I am trying to run a program that uses Spark on our MPI queue.
However, Spark creates very large files in the /tmp directory, so I would like to configure Spark to write all these temporary files to a specific directory instead.
I tried setting various environment variables:

export SPARK_WORK_DIR=$(pwd)
export SPARK_WORKER_DIR=${SPARK_WORK_DIR}/work
export SPARK_LOG_DIR=${SPARK_WORK_DIR}/log
export SPARK_LOCAL_DIRS=${SPARK_WORK_DIR}/tmp
export JAVA_OPTS="$JAVA_OPTS -Djava.io.tmpdir=${SPARK_WORK_DIR}/tmp"

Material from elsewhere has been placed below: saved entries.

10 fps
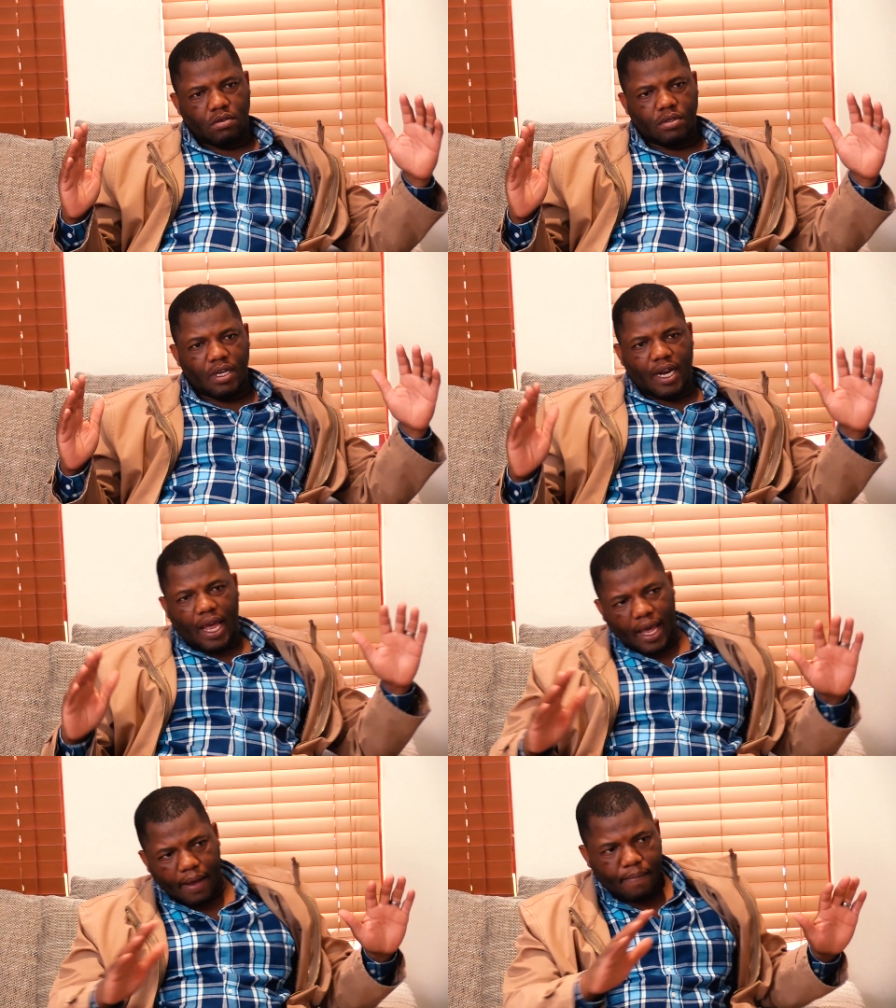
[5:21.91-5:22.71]
there
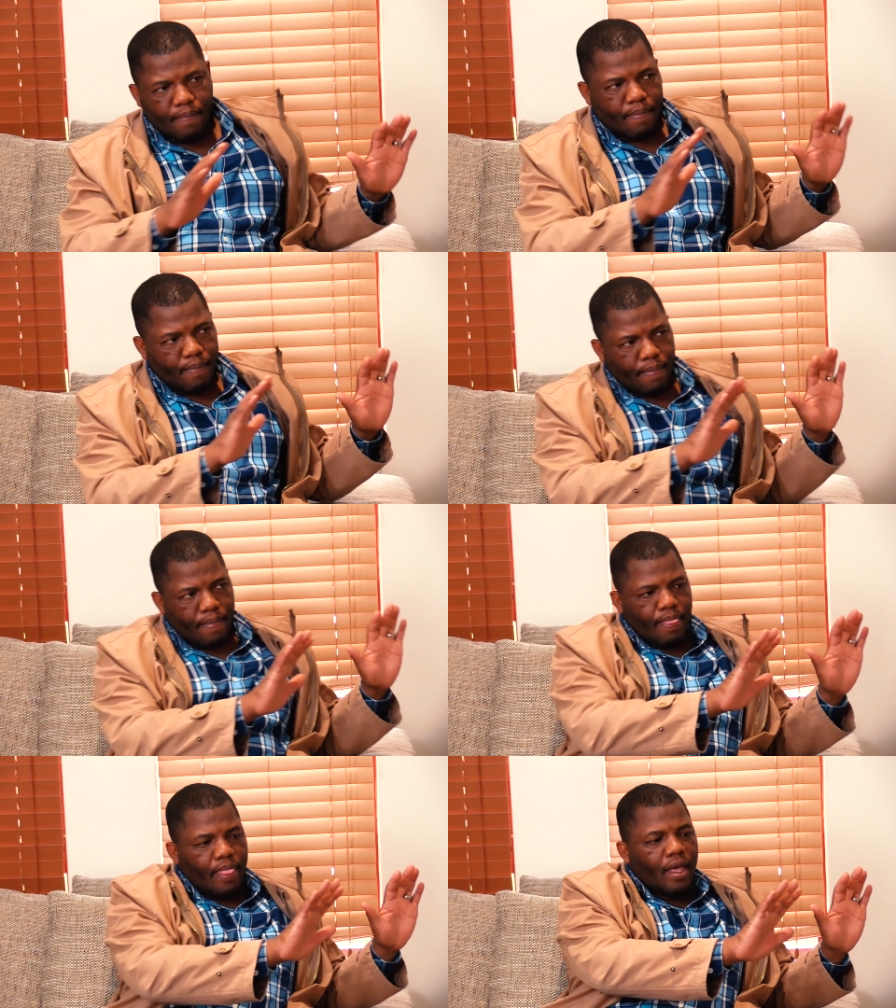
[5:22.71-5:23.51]
are
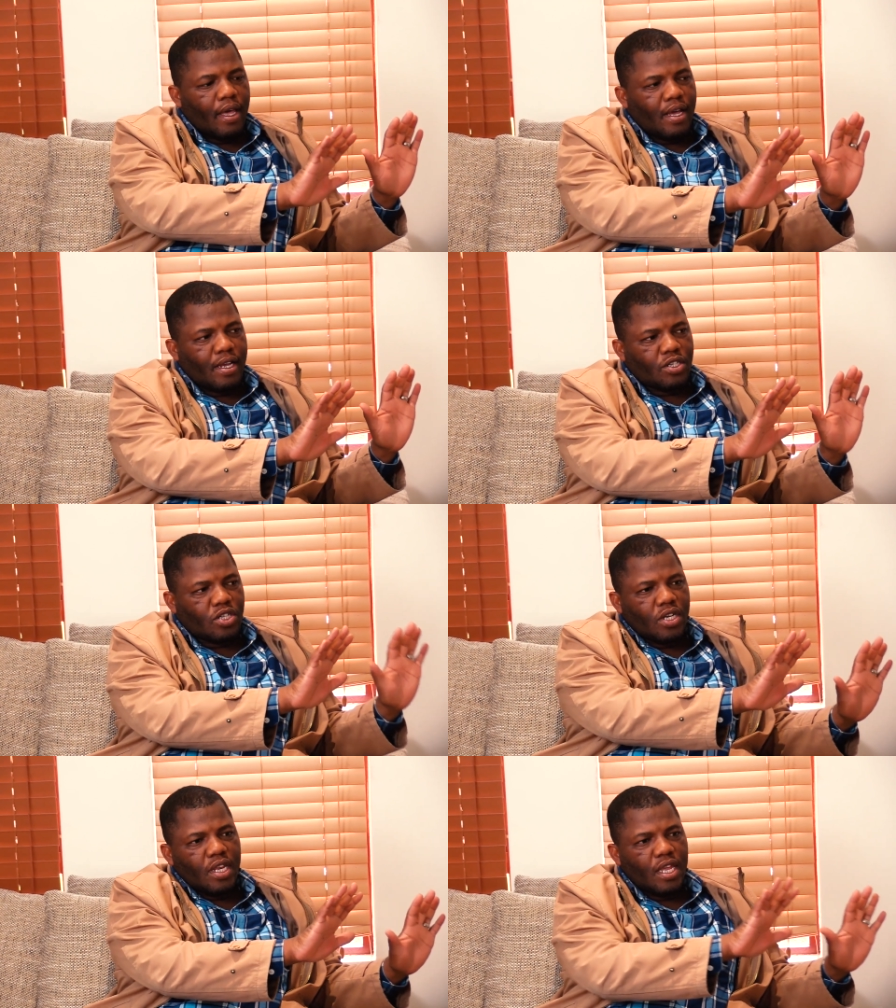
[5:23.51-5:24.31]
uh,
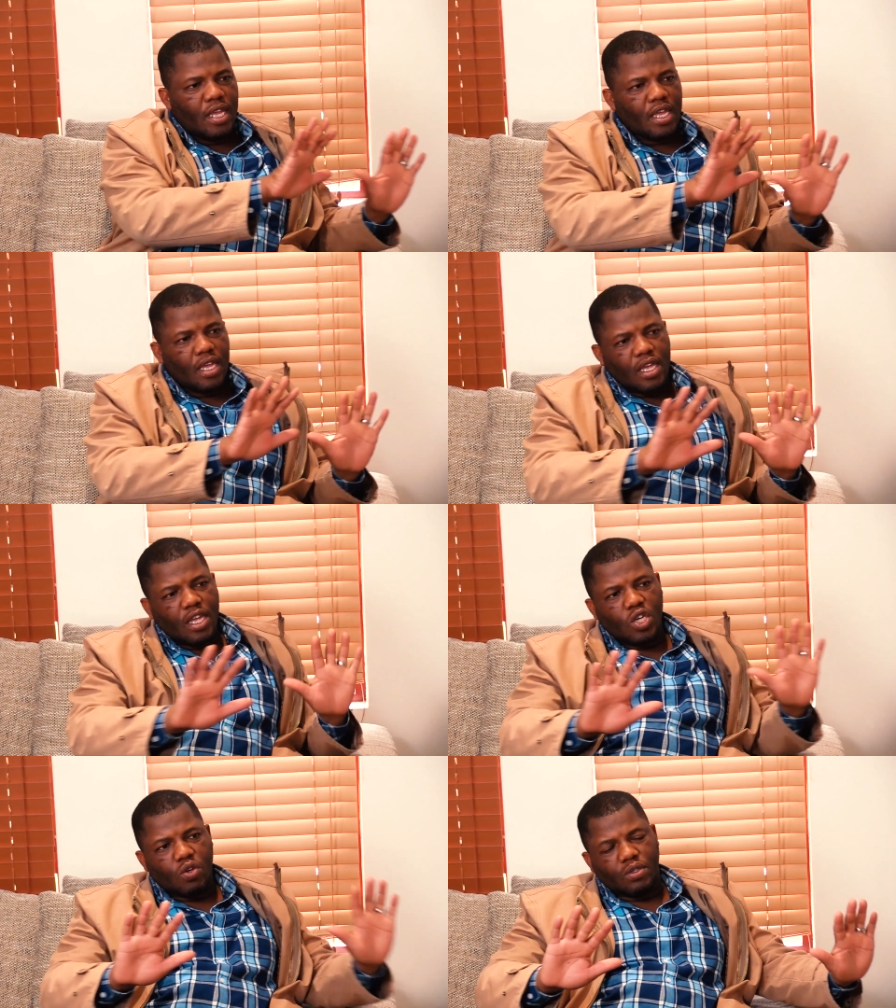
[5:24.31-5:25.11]
three
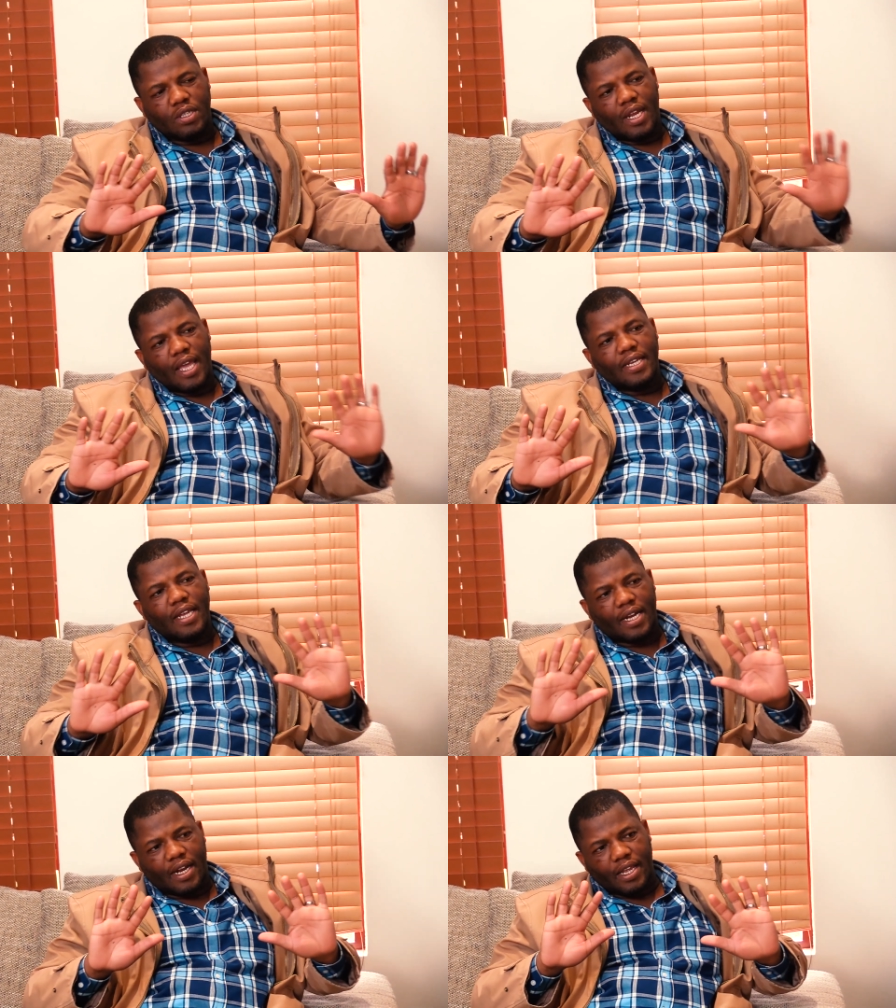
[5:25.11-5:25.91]
issues that are
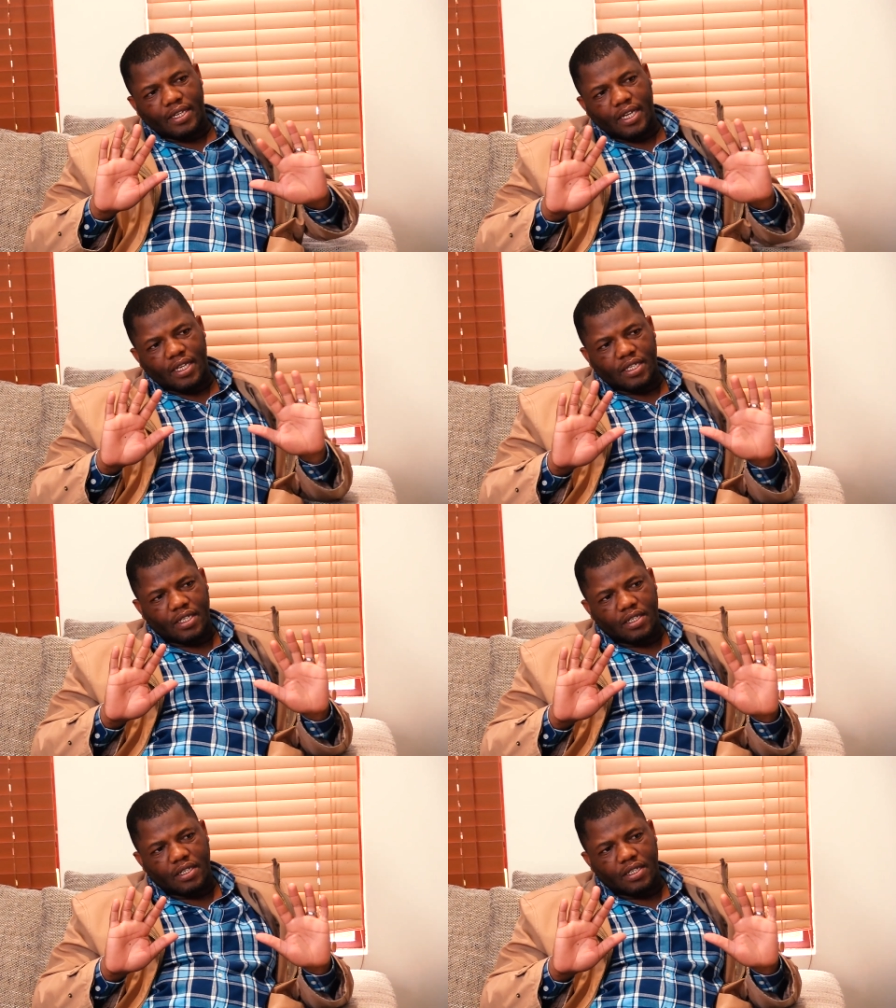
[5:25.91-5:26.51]
interrelated.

I also added various config variables to the command line itself:

spark-submit \
    --master spark://$master:$port \
    --conf spark.serializer=org.apache.spark.serializer.KryoSerializer \
    --conf SPARK_LOCAL_DIRS=${SPARK_WORK_DIR}/tmp \
    --conf "spark.local.dir=${SPARK_WORK_DIR}/tmp" \
    --conf "spark.worker.dir=${SPARK_WORK_DIR}/tmp" \
    --conf "spark.driver.extraJavaOptions=-Djava.io.tmpdir=${SPARK_WORK_DIR}/tmp" \
    --conf "spark.executor.extraJavaOptions=-Djava.io.tmpdir=${SPARK_WORK_DIR}/tmp" \
    --conf "spark.driver.local.dir=${SPARK_WORK_DIR}/tmp" \
    --conf "spark.executor.local.dir=${SPARK_WORK_DIR}/tmp" \
etc.

But the large temporary files are still are written to the /tmp

Any suggestions what else I can try?

ktrn · June 27, 2025, 2:06pm

After running several tests, I realized that the problem is related to the way Spark is set by the Hail software https://broadinstitute.github.io/long-read-pipelines/tasks/Hail/. I opened an issue in their GitHub repo.